Tuesday, July 06, 2010

Round the New England blogging traps 15 - crowdsourcing and the texture of life

I have really been enjoying Lynne's new nellbellingen blog, although it should perhaps be bellinger, since it is much about the valley as the town.

For those who don't know either, the town of Bellingen lies on the Bellinger River. The small spelling difference between the two is a constant source of confusion.

The Bellinger Valley is not a big one, a bit over 3,400 square kilometres. On the map, Waterfall Way marks the centre of the Valley. It runs from Urunga up through Bellingen to Thora. Beyond Thora, the road climbs the escarpment.  


The Valley is very beautiful. Bellingen itself has become a counter culture centre. Lynne's posts bring out the texture of life in Bellingen and the Valley rather well. Bello Bards deals with another aspect of local life, poetry. 

One of the things that I love about New England is the depth and texture of its life once you drop below the broad patterns imposed by main highways or well know tourist centres. I have tried to capture a little of this in my writing, but a constantly struggle with the size of the task!

The Bellinger Valley is one example, the Wollombi Valley in the south another. The Great North Road runs through Wollombi. I drove this convict built road a lot at one stage in my past, but have to revisit.

In the Valley, Peter Firminger continues to campaign for local interests. Peter is a member of the Cessnock-Kurri Greens, but is happy to recognise contributions from all sides. Conversely, he criticises those who ignore Valley interests.

The big issue at present relates to local planning powers. There are two related dimensions to this. One is the way in which Cessnock Council works. The second is the willingness of the Government in Sydney to over-ride local representation whenever they conflict with Sydney plans.

Further north, Gordon Smith continues his search for the Diggers Graveyard mine. Gordon lives on a block  with partner writer Bronwyn Parry to the east of Armidale. He spends a fair bit of time exploring the gorge country that forms the divide between the Tablelands and coastal strip.

This is country that I knew quite well growing up. However, I did not realise the extent to which it had its own history. Gordon draws a little of this out in his posts. Diggers Graveyard: pest control is, I think, the first of the posts in the Diggers Graveyard series. If you go there and then follow the posts forward, you can follow Gordon's journey.

Archives Outside had a rather interesting article on Crowdsourcing for Archives and Libraries. I mention this not only because Archives Outside does carry New England stories, but because crowdsourcing itself is relevant to the New England web scene.

Crowdsourcing simple means using the web as a vehicle to capture mass volunteer involvement in preserving and documenting material. Wikipedia itself is an example of crowdsourcing.

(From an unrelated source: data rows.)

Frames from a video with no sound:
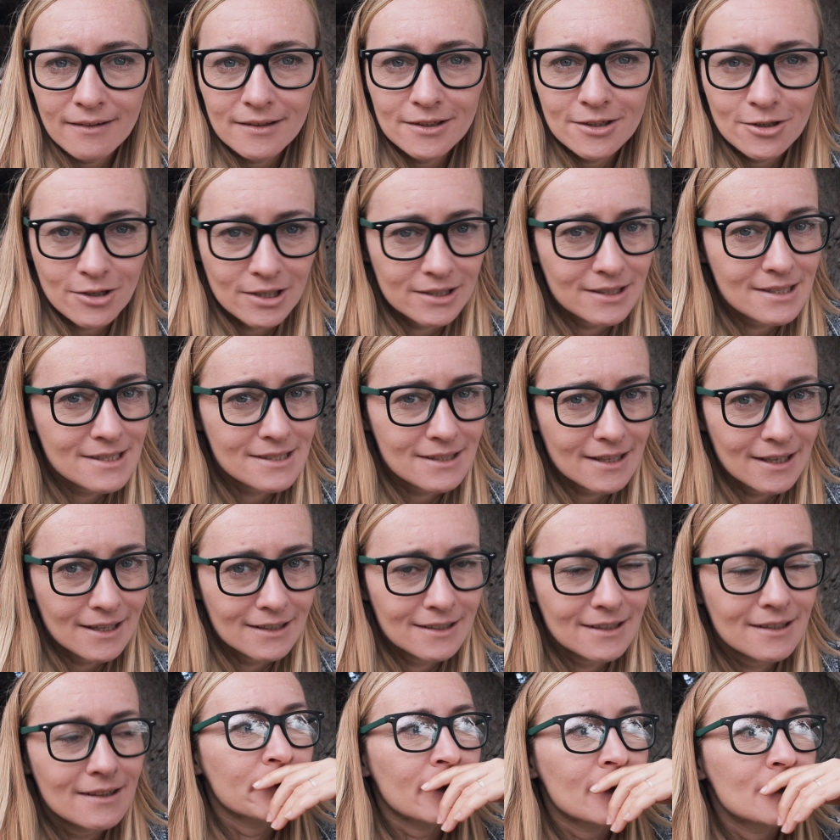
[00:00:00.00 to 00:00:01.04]
Do you
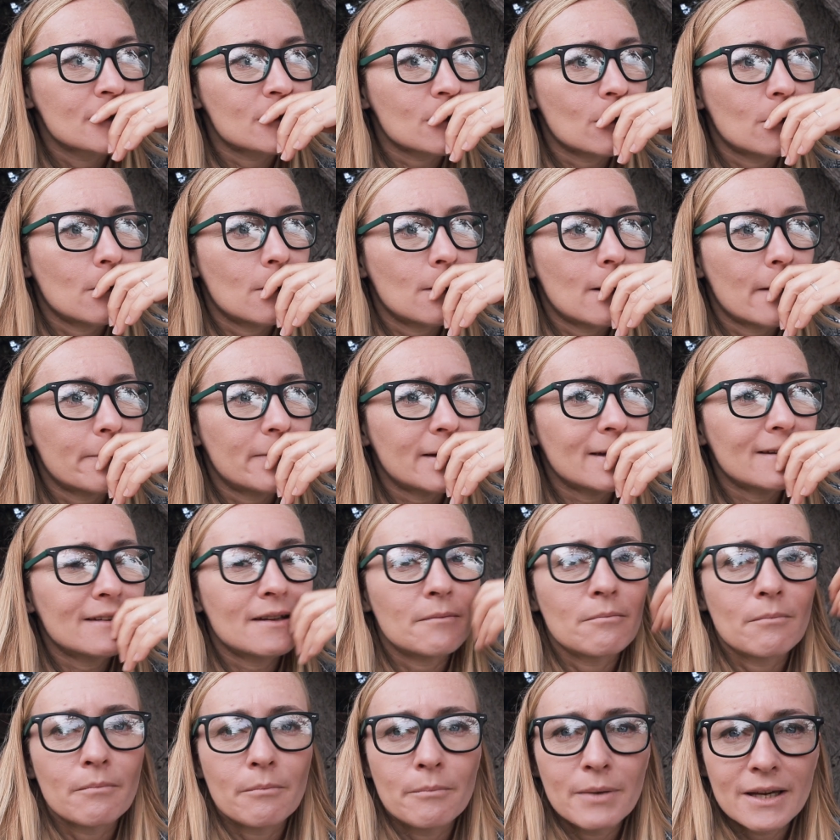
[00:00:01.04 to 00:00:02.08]
understand it? So I think
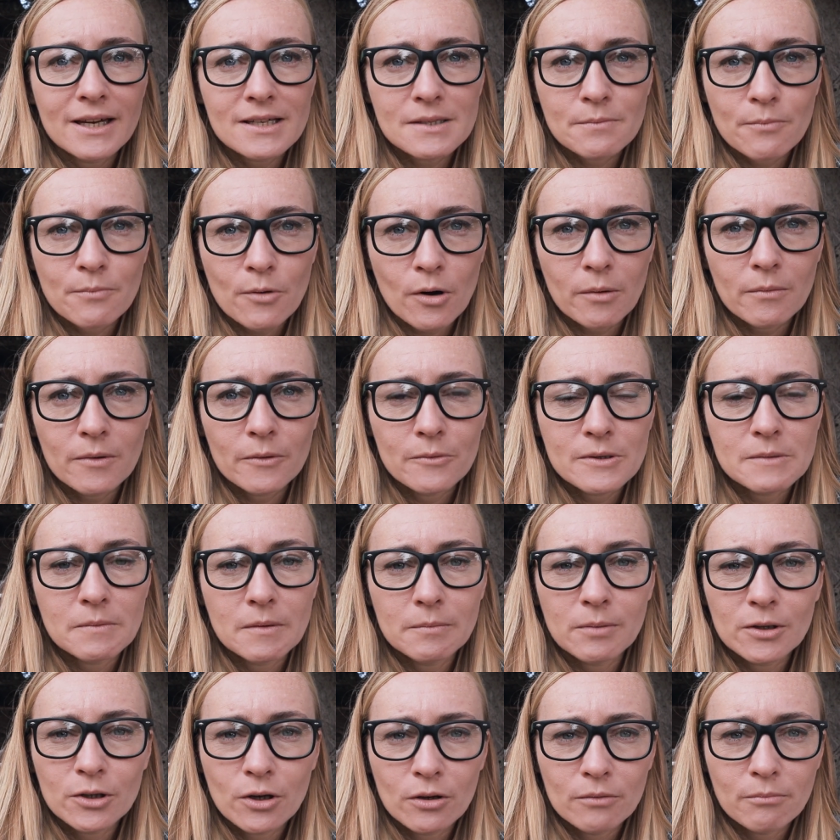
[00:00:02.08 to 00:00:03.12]
the biggest problem is
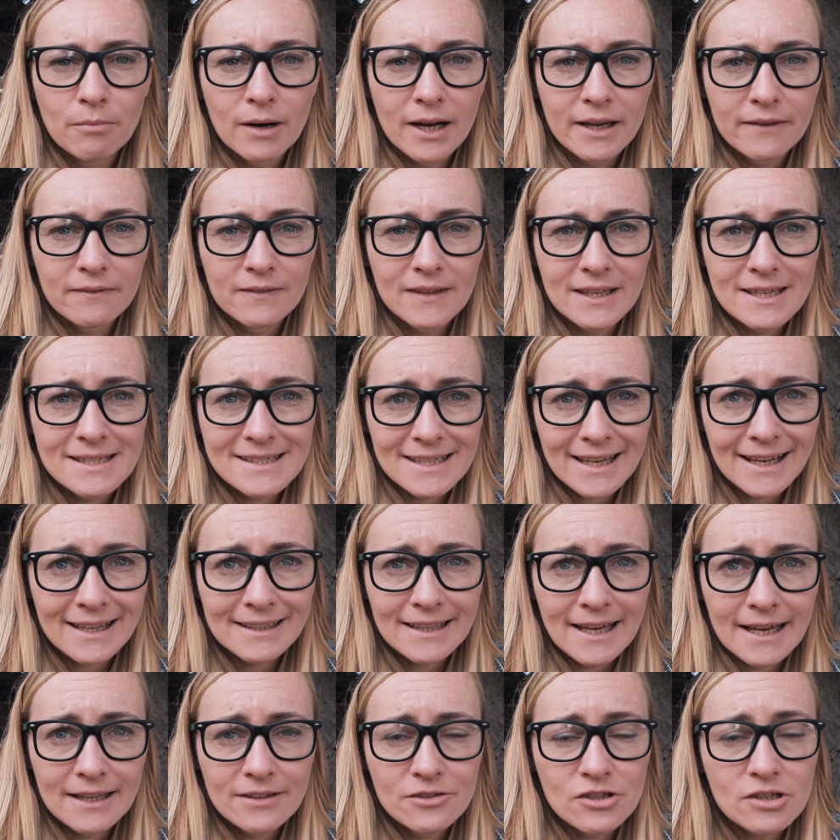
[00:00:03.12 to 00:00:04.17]
people don't buying things
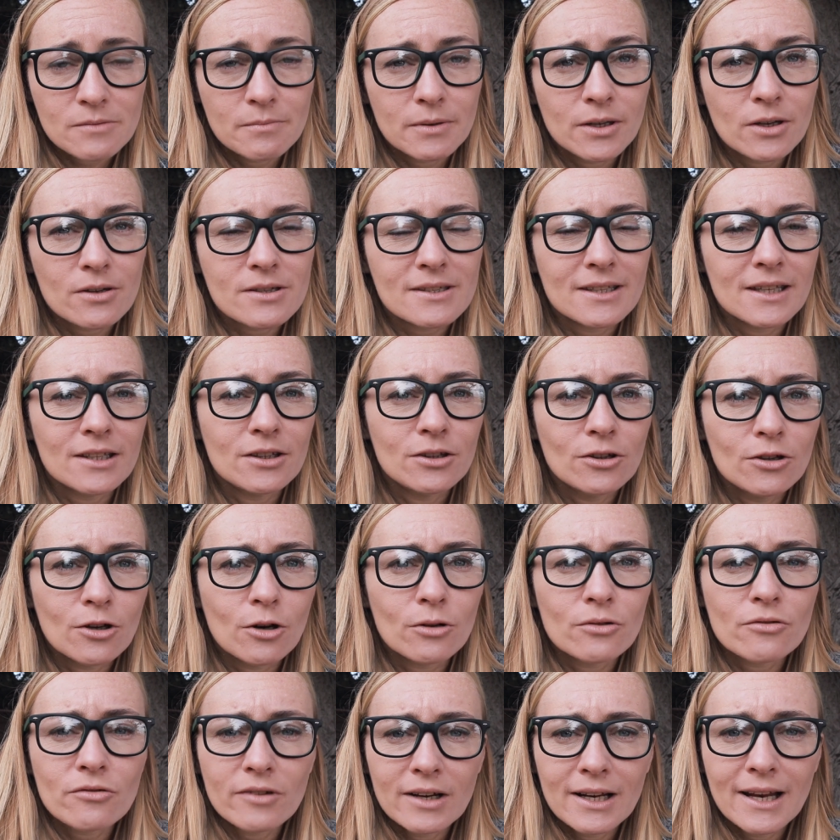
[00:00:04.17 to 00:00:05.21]
secondhand just because they
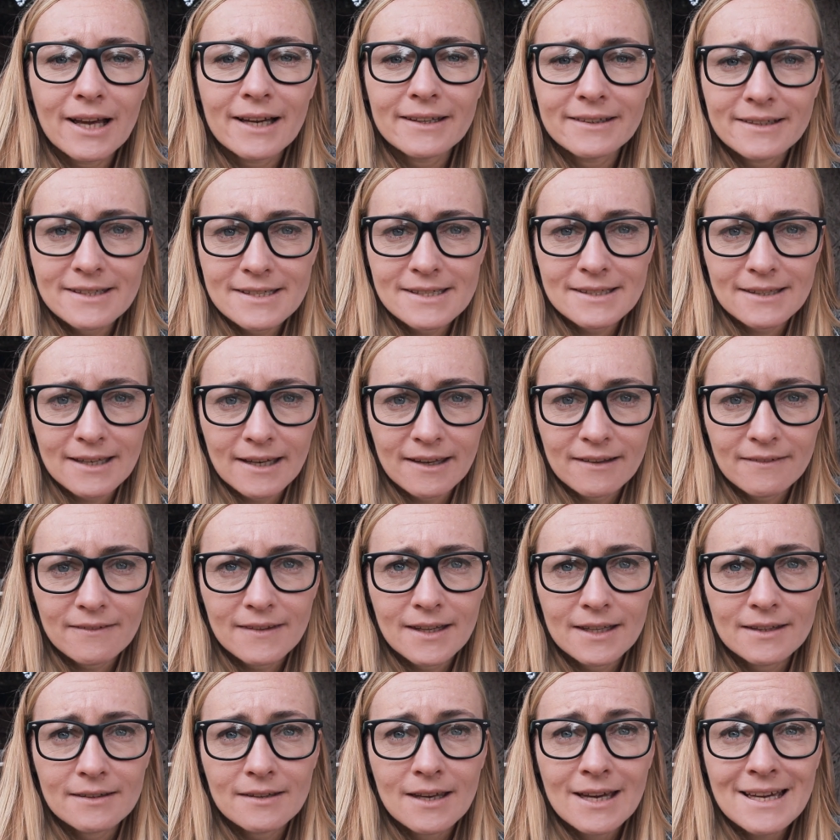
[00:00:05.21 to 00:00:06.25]
don't really understand
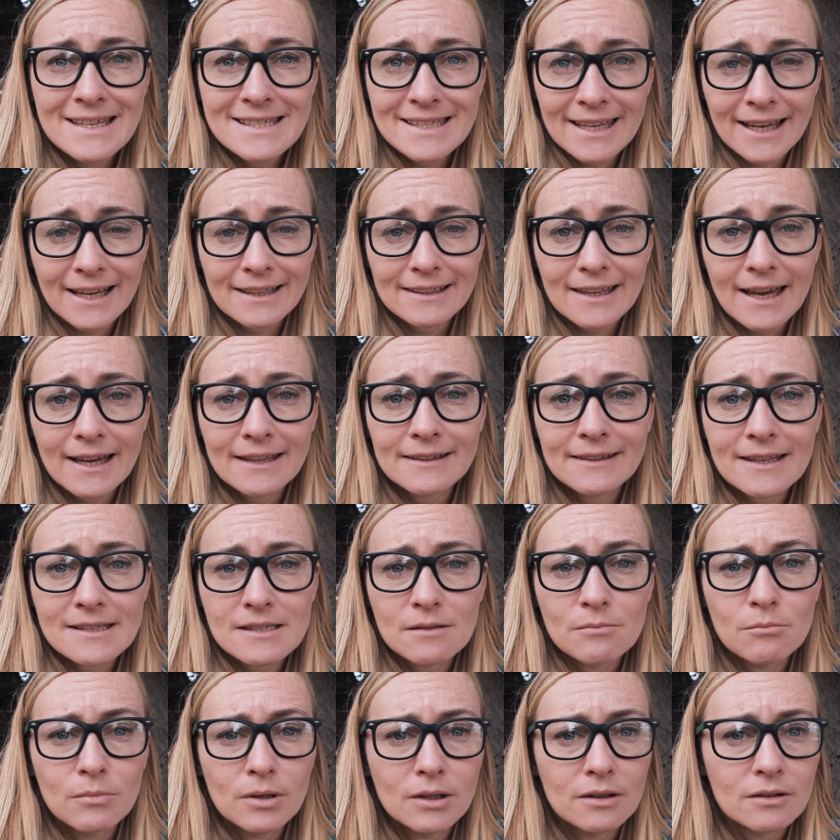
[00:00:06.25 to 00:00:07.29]
that secondhand
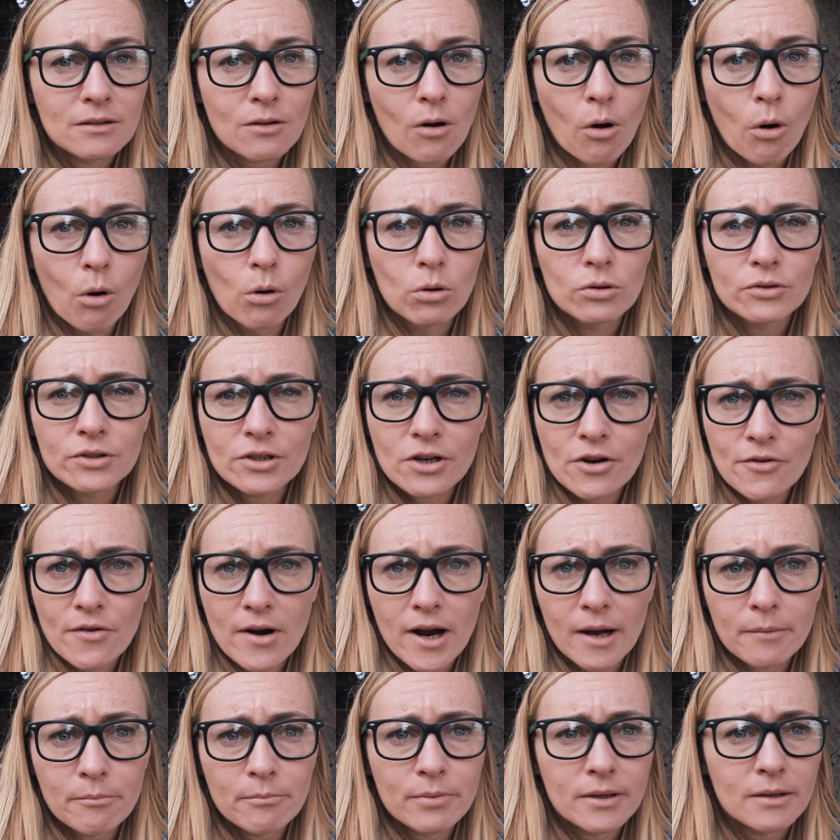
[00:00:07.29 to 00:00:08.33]
doesn't mean old,
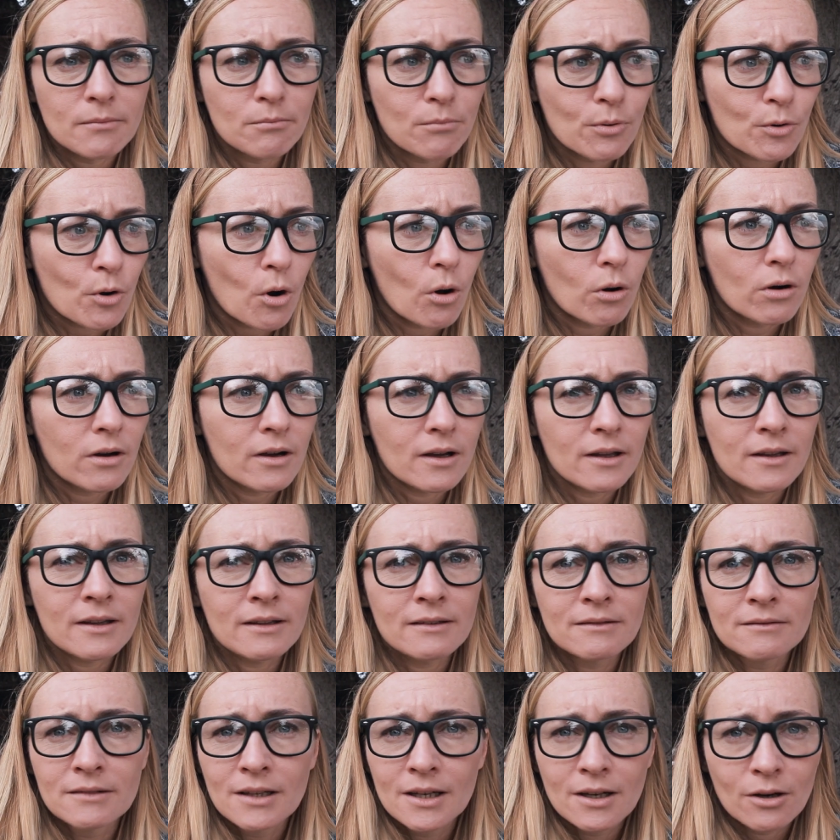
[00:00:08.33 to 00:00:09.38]
crappy,
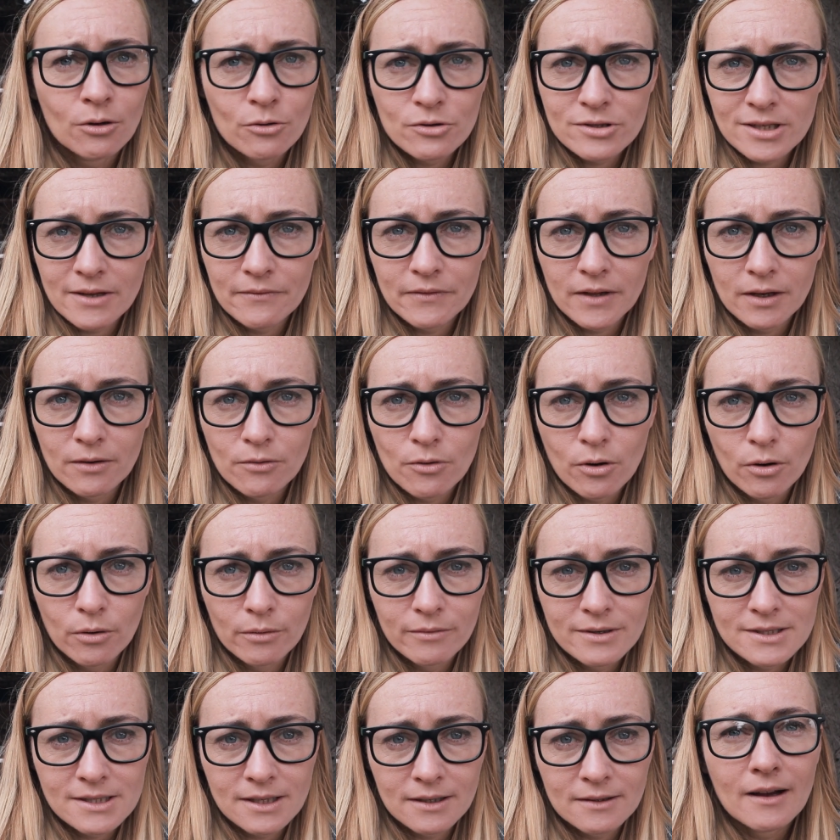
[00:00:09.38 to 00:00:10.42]
broken, or something wrong
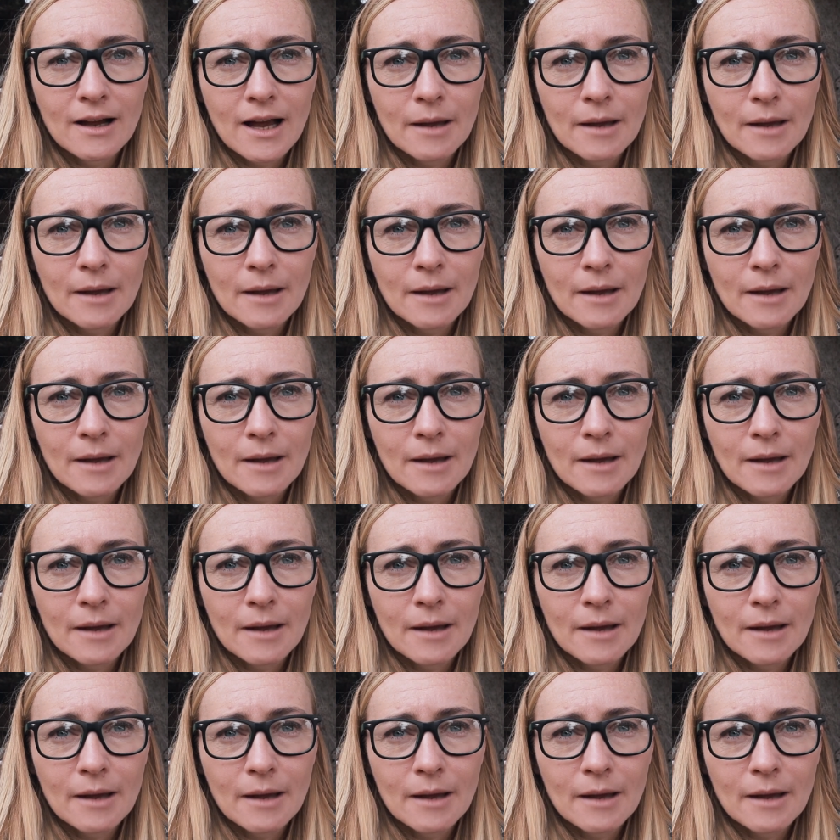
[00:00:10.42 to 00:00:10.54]
with it.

The effect of crowdsourcing is to broaden content and contribution. For someone like me concerned with the preservation and presentation of past and present life in an area, the results are quite wonderful.  Gordon Smith's Old news from Armidale and New England is an example.

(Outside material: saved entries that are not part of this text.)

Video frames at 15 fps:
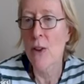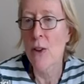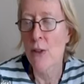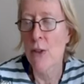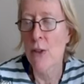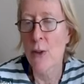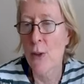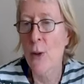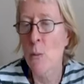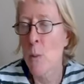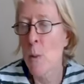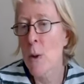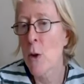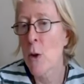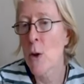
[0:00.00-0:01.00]
difference, and
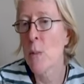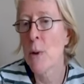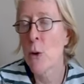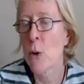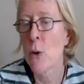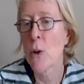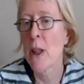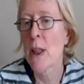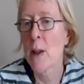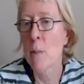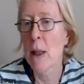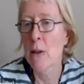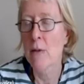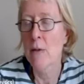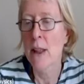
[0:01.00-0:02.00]
we're going to be talking
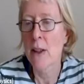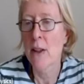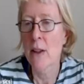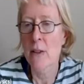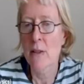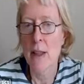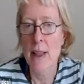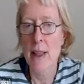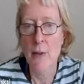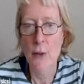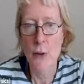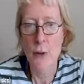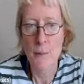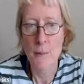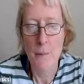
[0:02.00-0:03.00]
about regular
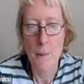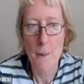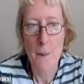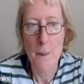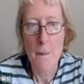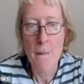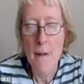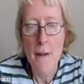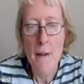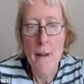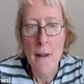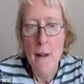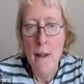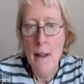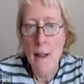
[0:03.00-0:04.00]
graphs.
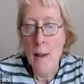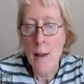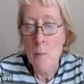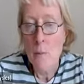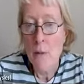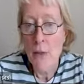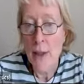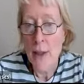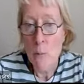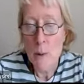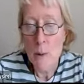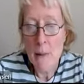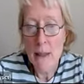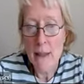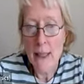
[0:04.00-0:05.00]
Um, then
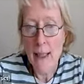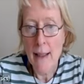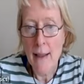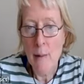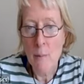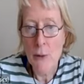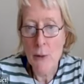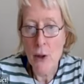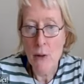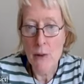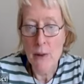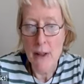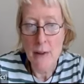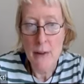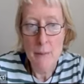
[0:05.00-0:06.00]
we make our
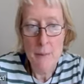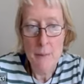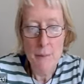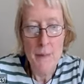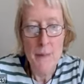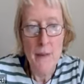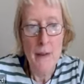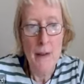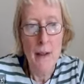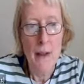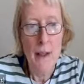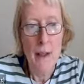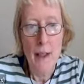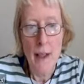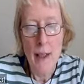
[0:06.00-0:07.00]
Hamiltonian,
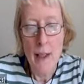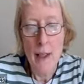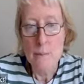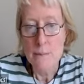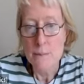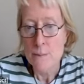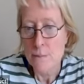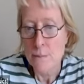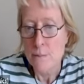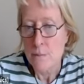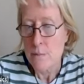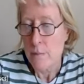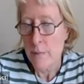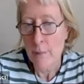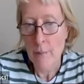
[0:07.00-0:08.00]
um,
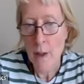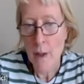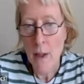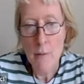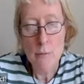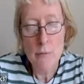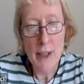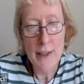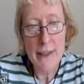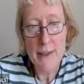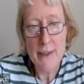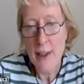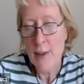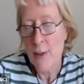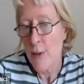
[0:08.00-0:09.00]
run
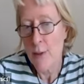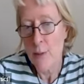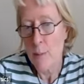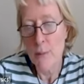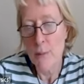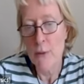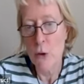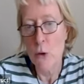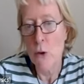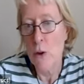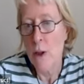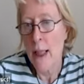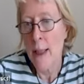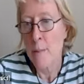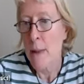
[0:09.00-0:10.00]
it as
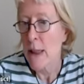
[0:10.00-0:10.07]
before, and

Drawing from digitised newspaper material, the blog has restarted the newspaper presses of the past. Lynne also uses this source.

I find this completely distracting. It's not just the references from time to time to members of my own family and especially my grandfather, nor even the fact that I knew or knew of so many of the people, it's the detail of local life. This is my country and I love it!

I have often complained about the way in which problems of selection, perception and bias in Australian historiography have cut so many of us off from our own pasts.

The internet in combination with techniques such as crowdsourcing actually give us control back. We can access our own past independent of the decisions of researchers, writes and publishers. As we take control, we build our own content that can then be used by others.

I think that that's quite a wonderful thing!